Gender equality and the Norwegian model
The Norwegian model is comprised of a collaboration between three interdependent parties. Workers and employers have a responsibility to protect their own interests, but also need to work together to come up with the best solutions. The role of the third party, the Norwegian government, is to intermediate when there is a problem, and to protect the interests of Norway.
The Norwegian model is in many ways the foundation of Norway’s egalitarian society as it has led to relatively small differences. It encompasses both economic and social policies, some of which have been carried out throughout the last decades to achieve greater gender equality.

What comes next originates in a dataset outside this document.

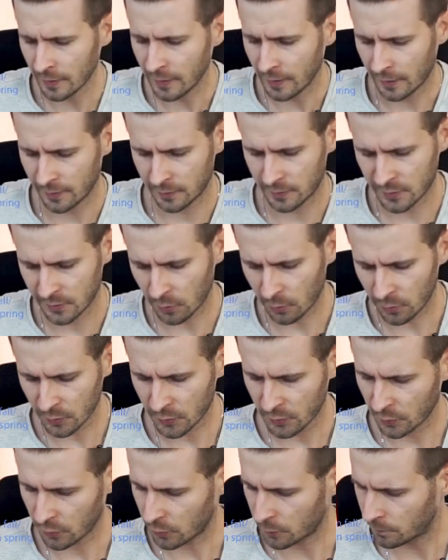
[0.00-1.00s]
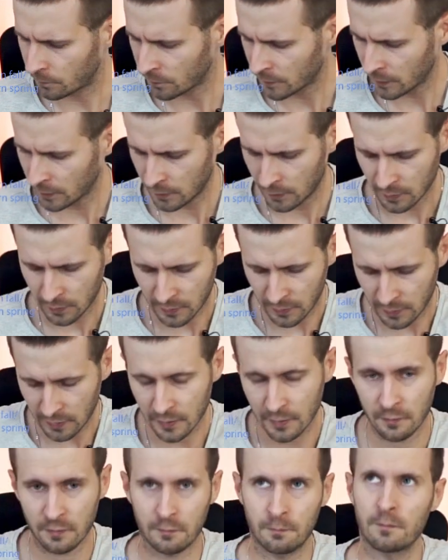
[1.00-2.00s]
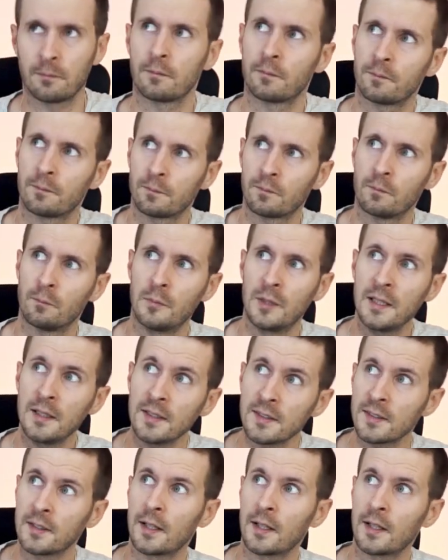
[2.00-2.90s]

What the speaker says: And this also means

Promoting a better balance
The Norwegian government has taken several measures to create a better gender balance in the workforce. Parental leave comes with a fixed father’s quota to create a more even division of childcare between the parents, and daycare expanded to include one and two year olds has shortened the time women are absent from work.
When it comes to the share of women in management positions, women are still underrepresented. However, since 2003 a law has ensured that all public limited companies’ boards should consist of 40% women, and by 2018, 31% of all board chairmen in Norway were actually chairwomen. This is a pretty big step in a global perspective considering that in 2016, 0% of German companies in Germany had more than 30% women on the board. The same year in China, women were only represented on 9.2% of boards in total.
Some people might be opposed to the idea of governments taking measures to create a more equal work life and society. However, the Prime Minister of Norway has made it clear that gender equality is the way forward, and that there is no excuse for not achieving it by 2030.
“Failure to promote women’s participation in paid work is wasting half of humanity’s skills and capacity. No country can justify or afford that,” she said in a speech in 2018.